Swanson Erie Corporation, Assembly Systems, Erie, PA; Notice of 
Negative Determination Regarding Application for Reconsideration

    By application of July 22, 2002, the Automobile, Aerospace & 
Agricultural Implementation Workers of America, International Union, 
United (UAW), Local 618 requested administrative reconsideration of the 
Department's negative determination regarding eligibility for workers 
and former workers of the subject firm to apply for Trade Adjustment 
Assistance (TAA). The denial notice was signed on June 25, 2002, and 
published in the Federal Register on July 9, 2002 (67 FR 45550).
    Pursuant to 29 CFR 90.18(c) reconsideration may be granted under 
the following circumstances:
    (1) If it appears on the basis of facts not previously considered 
that the determination complained of was erroneous;
    (2) If it appears that the determination complained of was based on 
a mistake in the determination of facts not previously considered; or
    (3) If in the opinion of the Certifying Officer, a 
misinterpretation of facts or of the law justified reconsideration of 
the decision.
    The TAA petition, filed on behalf of workers at Swanson Erie 
Corporation, Assembly Systems, Erie, Pennsylvania engaged in the 
production of assembly of machines, was denied because the 
``contributed importantly'' group eligibility requirement of section 
222(3) of the Trade Act of 1974, as amended, was not met. Increased 
imports did not contribute importantly to worker separations at the 
subject plant.

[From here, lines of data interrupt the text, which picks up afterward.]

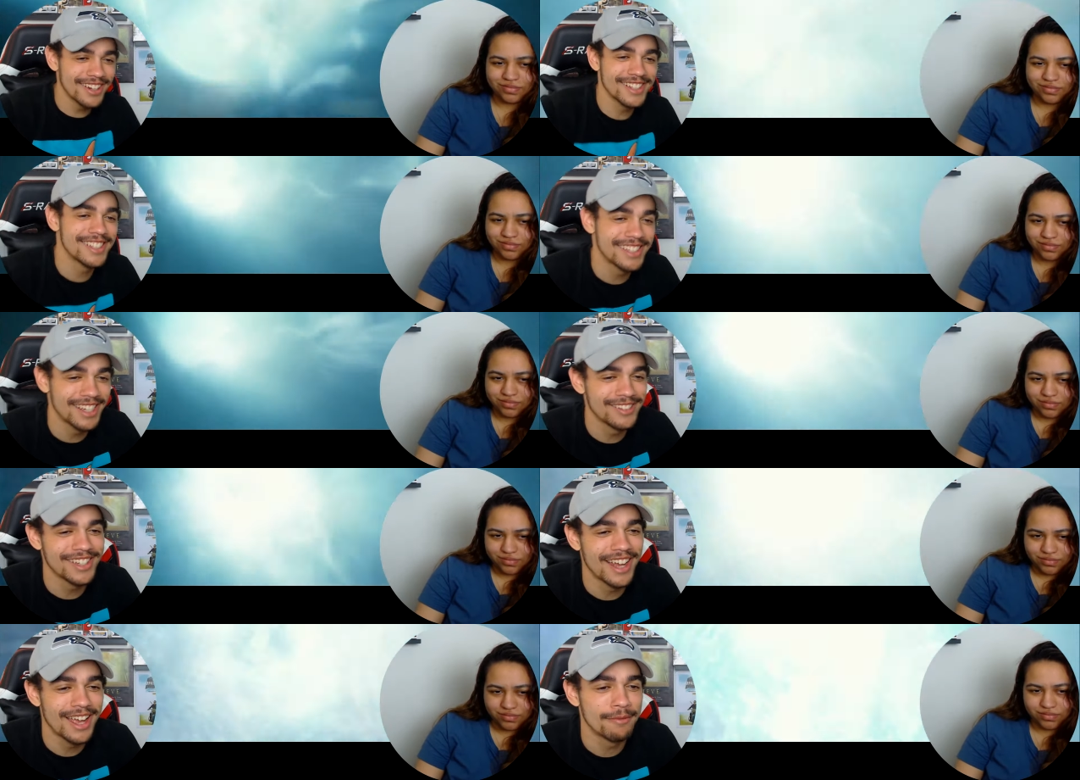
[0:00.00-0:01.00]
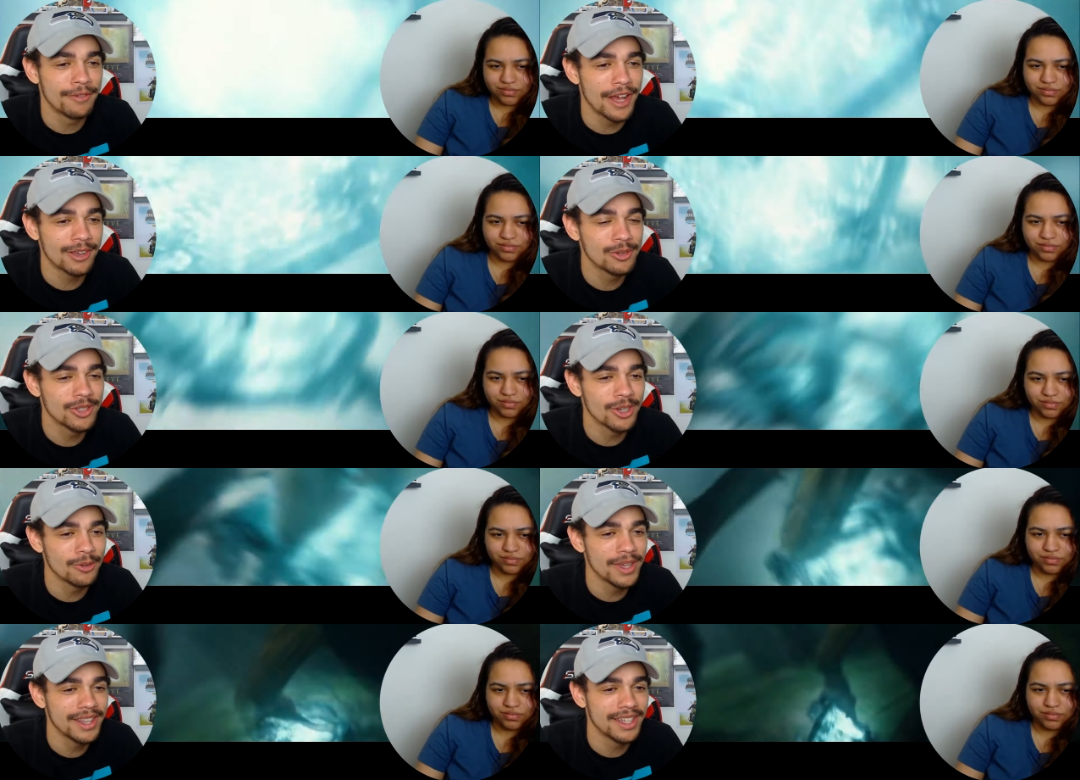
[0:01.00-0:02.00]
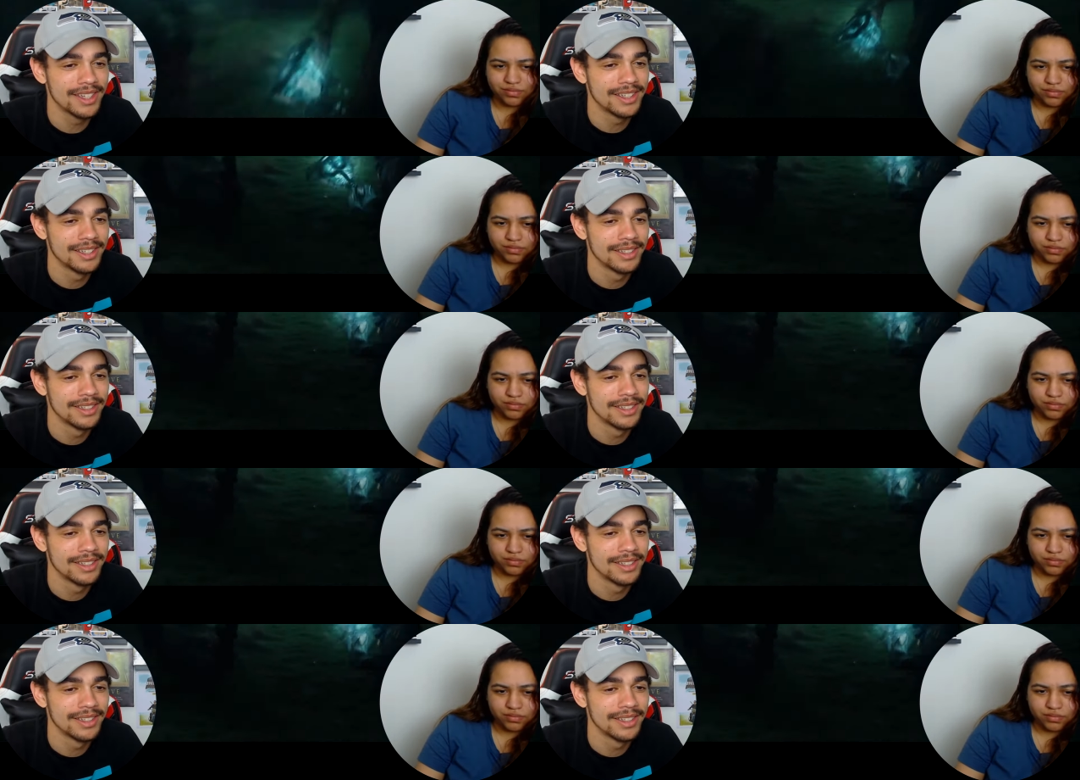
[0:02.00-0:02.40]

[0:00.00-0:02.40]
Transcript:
Speaker 1: it at the same time. Fuck, who's gonna win then?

The workers assembled various assembly machines (i.e. 
35mm disposable cameras, bare skin cutting machines, AA-rebuilding 
machines and acuvan catheter machines).
    The petitioner alleges that the company increased their imports of 
articles like or directly competitive with articles produced by the 
subject firm thus contributing importantly to the separations at the 
subject firm. The petitioner in order to depict increased imports, 
attached a parts list of the imported parts (by part number), including 
the total value of each of the parts imported during 2000, 2001, and 
January through February 12, 2002.
    The company was contacted to verify the import data provided by the 
petitioner. The company responded by indicating the products imported 
were cams, a component part of the machinery assembled by the subject 
firm. The company further indicated that they produced this product in-
house (in combination of purchasing cams from other domestic sources) 
to mid-1997. In mid-1997, the company ceased their production of cams 
and began relying solely on imported cams from a foreign source through 
the current period. The imports of cams by the company are not like or 
directly competitive with articles currently being produced by the 
subject firm during the relevant period.

Conclusion

    After review of the application and investigative findings, I 
conclude that there has been no error or misinterpretation of the law 
or of the facts which would justify reconsideration of the Department 
of Labor's prior decisions. Accordingly, the application is denied.

    Signed in Washington, DC, this 22nd day of October, 2002.
Edward A. Tomchick,
Director, Division of Trade Adjustment Assistance.